Extracted records

"""

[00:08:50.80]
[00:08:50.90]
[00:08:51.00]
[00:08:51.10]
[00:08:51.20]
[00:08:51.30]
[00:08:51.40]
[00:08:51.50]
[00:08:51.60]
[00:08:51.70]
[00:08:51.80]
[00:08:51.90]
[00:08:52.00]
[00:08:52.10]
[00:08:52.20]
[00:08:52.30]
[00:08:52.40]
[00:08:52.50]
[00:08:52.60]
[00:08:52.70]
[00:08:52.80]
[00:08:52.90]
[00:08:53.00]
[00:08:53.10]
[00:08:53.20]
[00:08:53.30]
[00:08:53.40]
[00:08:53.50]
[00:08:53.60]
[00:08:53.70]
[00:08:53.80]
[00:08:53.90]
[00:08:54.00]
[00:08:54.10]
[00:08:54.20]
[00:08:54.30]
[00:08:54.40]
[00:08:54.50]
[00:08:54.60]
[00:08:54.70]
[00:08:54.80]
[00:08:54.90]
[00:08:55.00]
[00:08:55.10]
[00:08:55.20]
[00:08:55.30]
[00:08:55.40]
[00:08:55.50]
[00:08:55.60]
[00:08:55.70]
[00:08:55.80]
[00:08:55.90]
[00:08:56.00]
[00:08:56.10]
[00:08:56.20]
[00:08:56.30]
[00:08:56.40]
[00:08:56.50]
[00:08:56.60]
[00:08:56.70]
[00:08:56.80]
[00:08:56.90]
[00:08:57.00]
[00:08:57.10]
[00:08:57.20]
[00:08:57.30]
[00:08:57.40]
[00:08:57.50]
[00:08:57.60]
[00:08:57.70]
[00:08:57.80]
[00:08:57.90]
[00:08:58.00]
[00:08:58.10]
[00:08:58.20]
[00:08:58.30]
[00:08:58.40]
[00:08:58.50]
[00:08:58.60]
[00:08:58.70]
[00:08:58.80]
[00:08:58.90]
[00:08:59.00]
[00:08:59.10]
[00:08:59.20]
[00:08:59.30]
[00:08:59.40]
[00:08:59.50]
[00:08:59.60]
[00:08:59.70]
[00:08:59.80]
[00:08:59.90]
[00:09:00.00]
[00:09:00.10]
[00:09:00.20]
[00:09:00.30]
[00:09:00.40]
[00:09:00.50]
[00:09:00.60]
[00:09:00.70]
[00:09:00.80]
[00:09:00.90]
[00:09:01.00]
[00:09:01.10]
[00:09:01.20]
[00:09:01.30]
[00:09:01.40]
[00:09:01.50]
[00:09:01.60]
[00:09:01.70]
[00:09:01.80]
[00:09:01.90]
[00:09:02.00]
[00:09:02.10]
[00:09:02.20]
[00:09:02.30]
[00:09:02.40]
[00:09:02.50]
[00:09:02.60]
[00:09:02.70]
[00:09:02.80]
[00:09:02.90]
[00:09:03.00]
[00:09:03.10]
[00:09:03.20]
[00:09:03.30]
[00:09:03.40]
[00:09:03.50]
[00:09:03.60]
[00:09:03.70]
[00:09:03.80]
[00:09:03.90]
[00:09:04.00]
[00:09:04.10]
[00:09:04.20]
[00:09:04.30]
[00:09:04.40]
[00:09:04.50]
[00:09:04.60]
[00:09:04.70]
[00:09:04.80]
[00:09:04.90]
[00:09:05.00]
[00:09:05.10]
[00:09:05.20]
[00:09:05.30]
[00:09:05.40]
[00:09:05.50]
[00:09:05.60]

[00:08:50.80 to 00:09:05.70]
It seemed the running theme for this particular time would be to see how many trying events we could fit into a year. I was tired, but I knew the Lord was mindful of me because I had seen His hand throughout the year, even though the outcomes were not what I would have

"""
"""

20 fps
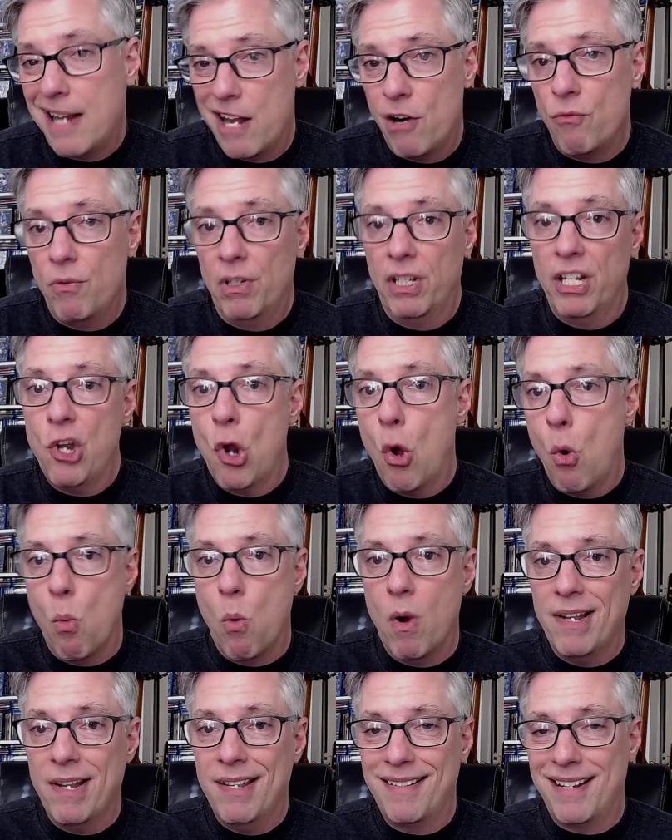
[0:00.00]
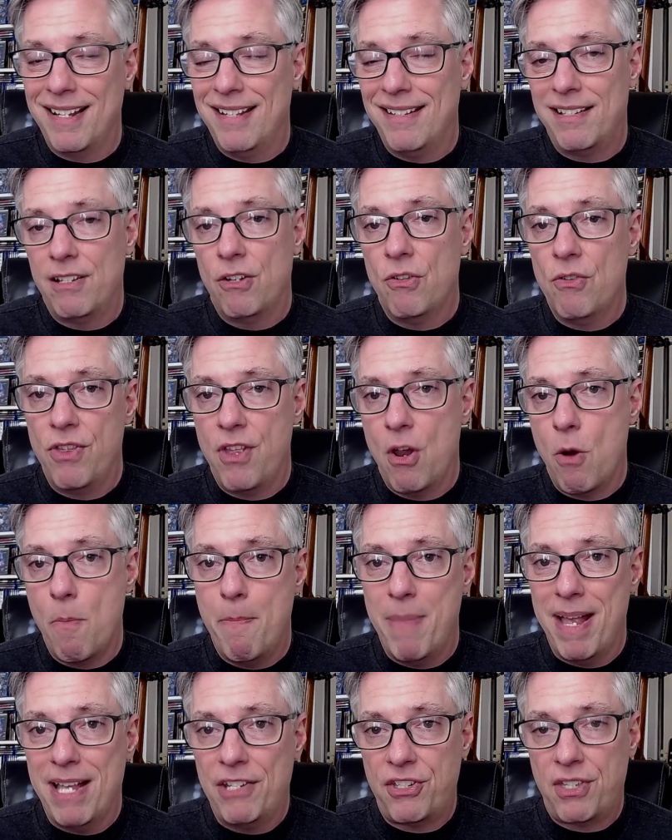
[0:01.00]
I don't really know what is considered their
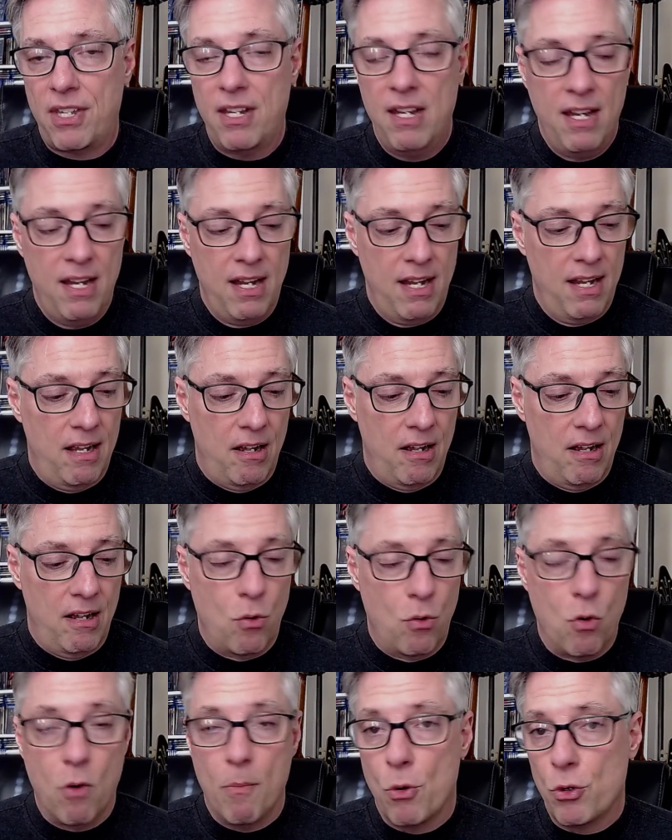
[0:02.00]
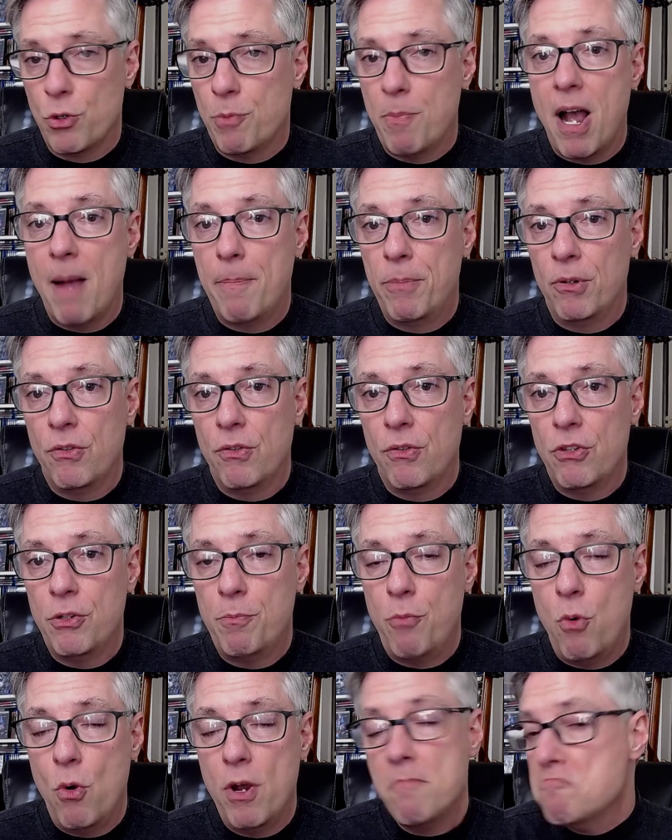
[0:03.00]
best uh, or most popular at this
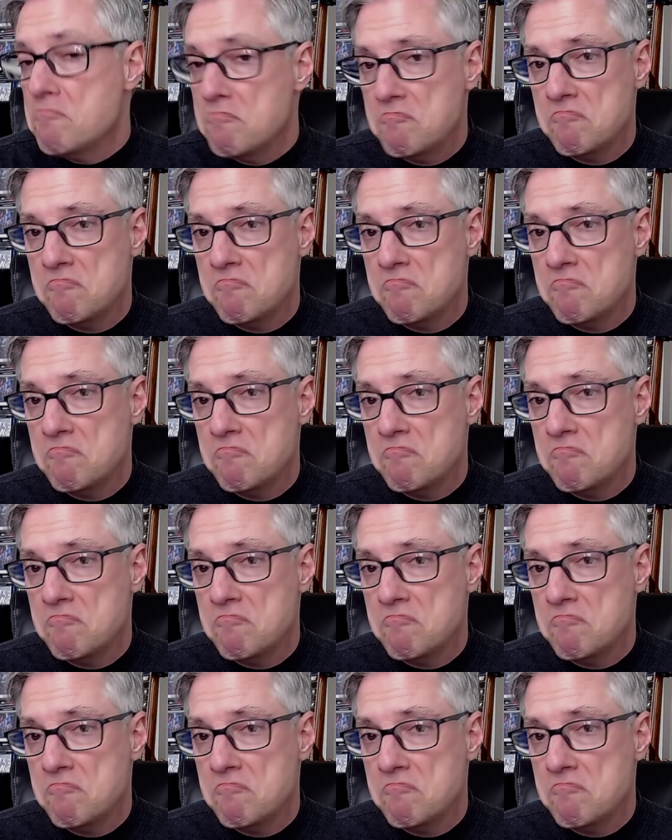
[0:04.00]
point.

"""
"""

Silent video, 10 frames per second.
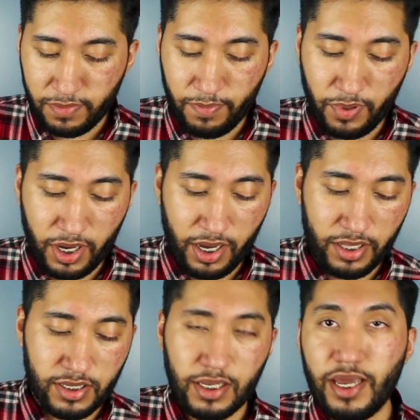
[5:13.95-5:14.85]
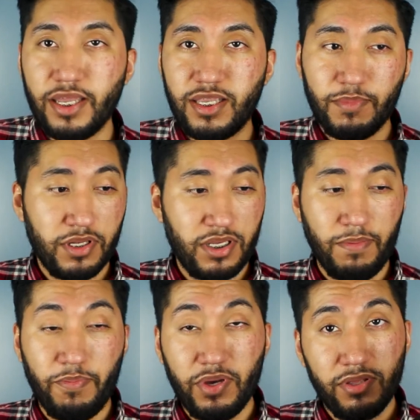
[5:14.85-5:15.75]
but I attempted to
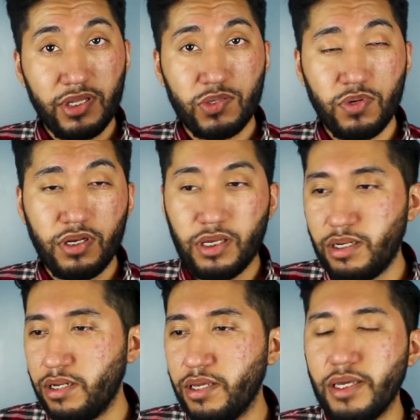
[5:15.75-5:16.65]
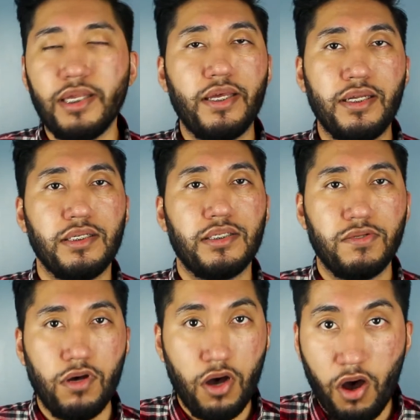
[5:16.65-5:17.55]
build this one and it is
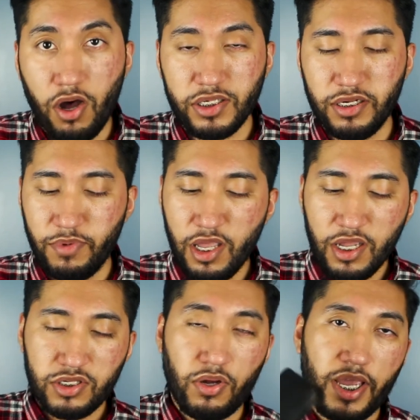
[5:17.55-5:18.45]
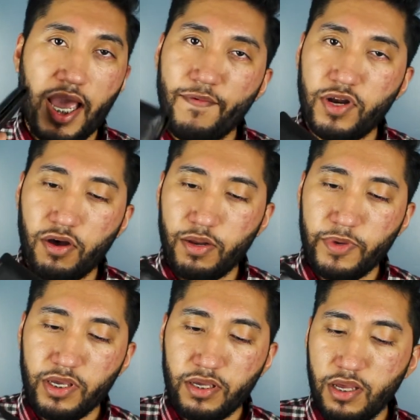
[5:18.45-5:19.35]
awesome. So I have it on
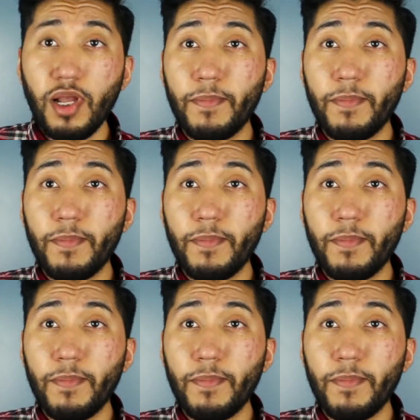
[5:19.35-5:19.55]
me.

"""

● **THE PROBLEM**: Look above for the line with "[00:08:50.80]" and the line with "[00:08:52.50]". Retype those two lines and every line between them exactly, adding nothing.

● **YOUR SOLUTION**:
[00:08:50.80]
[00:08:50.90]
[00:08:51.00]
[00:08:51.10]
[00:08:51.20]
[00:08:51.30]
[00:08:51.40]
[00:08:51.50]
[00:08:51.60]
[00:08:51.70]
[00:08:51.80]
[00:08:51.90]
[00:08:52.00]
[00:08:52.10]
[00:08:52.20]
[00:08:52.30]
[00:08:52.40]
[00:08:52.50]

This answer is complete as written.